● Activity: An exact copy is required of every line from the one with "[0:05.21-0:06.25]" through the end of the data below, and the pictures must stay out of it.

Saved entries:
= Beginning of Section =

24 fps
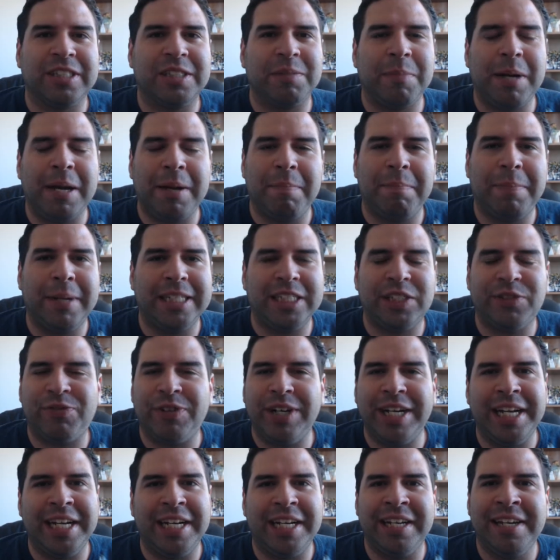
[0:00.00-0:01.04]
to my best
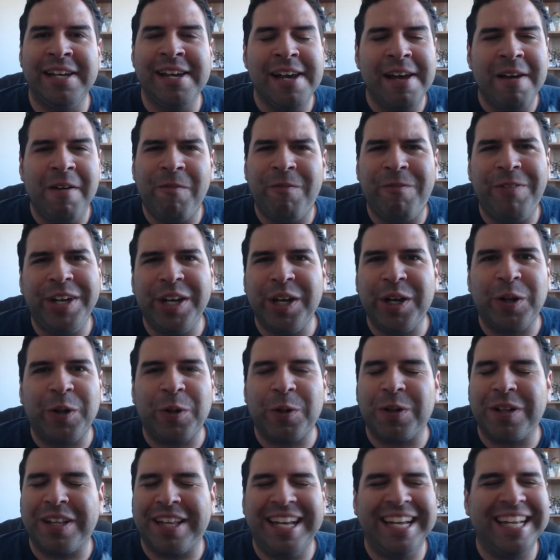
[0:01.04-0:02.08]
friend,
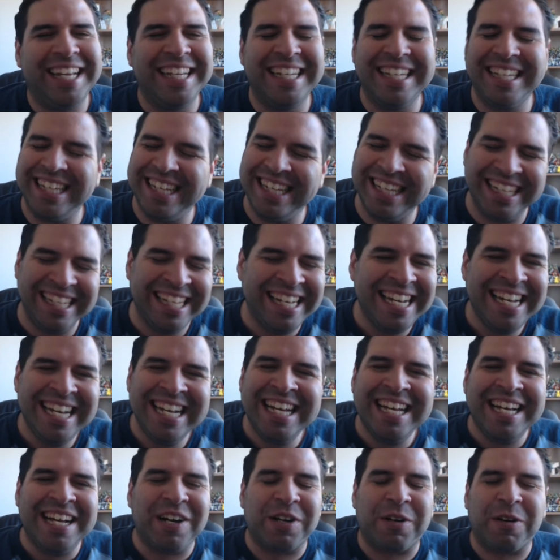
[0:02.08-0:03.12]
Phil."
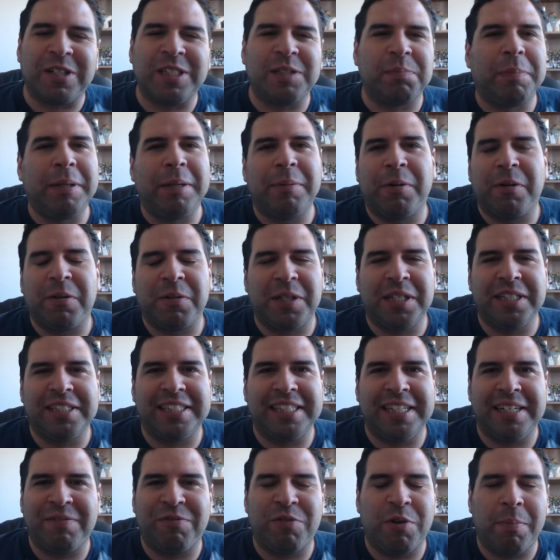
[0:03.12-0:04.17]
Of course, BMO
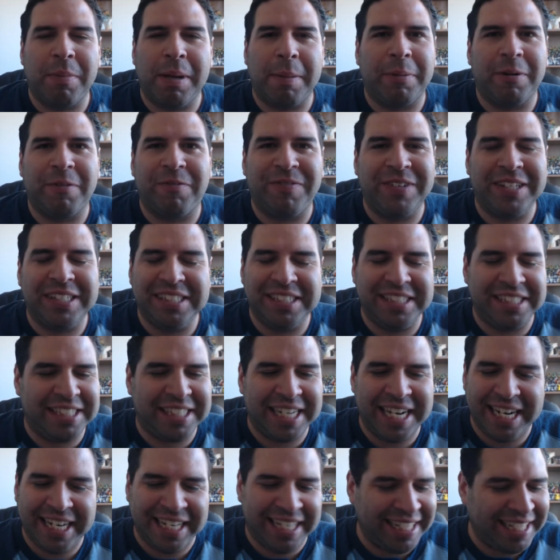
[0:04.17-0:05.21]
doesn't remember Finn's
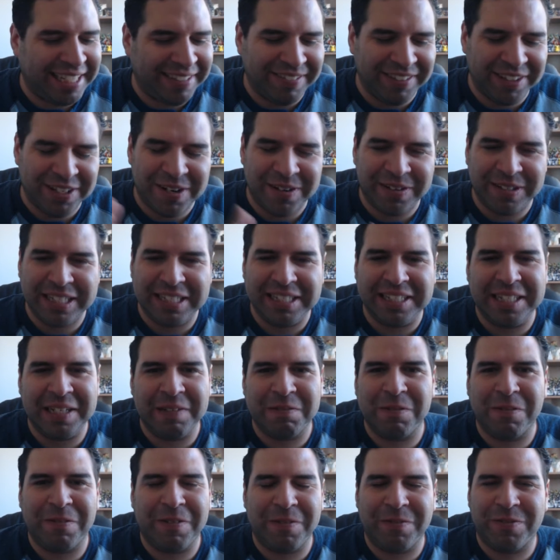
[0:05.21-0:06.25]
Jake, even though he
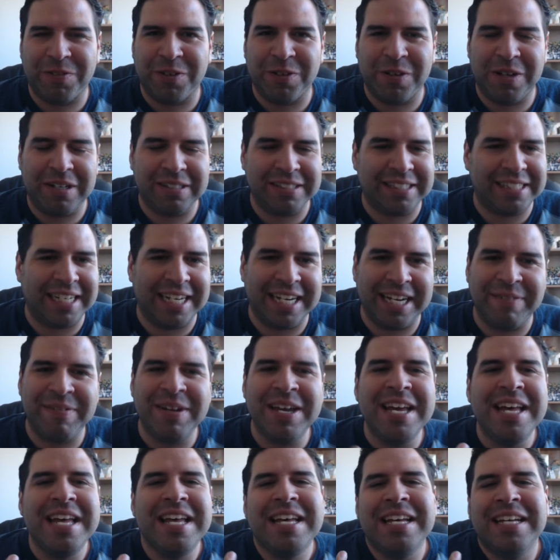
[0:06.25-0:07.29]
lived with him for a long time.
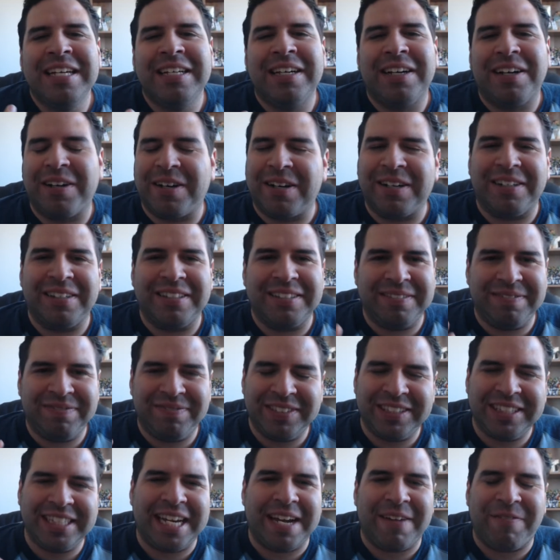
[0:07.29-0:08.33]
Or,
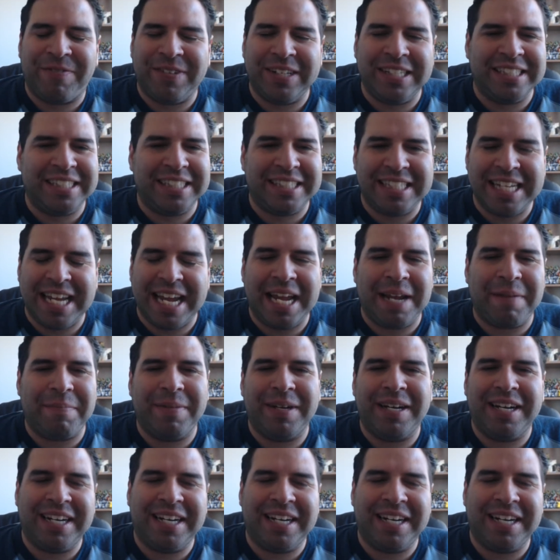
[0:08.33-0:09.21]
yeah, Finn's name,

= End of Section =

● Response:
[0:05.21-0:06.25]
Jake, even though he
[0:06.25-0:07.29]
lived with him for a long time.
[0:07.29-0:08.33]
Or,
[0:08.33-0:09.21]
yeah, Finn's name,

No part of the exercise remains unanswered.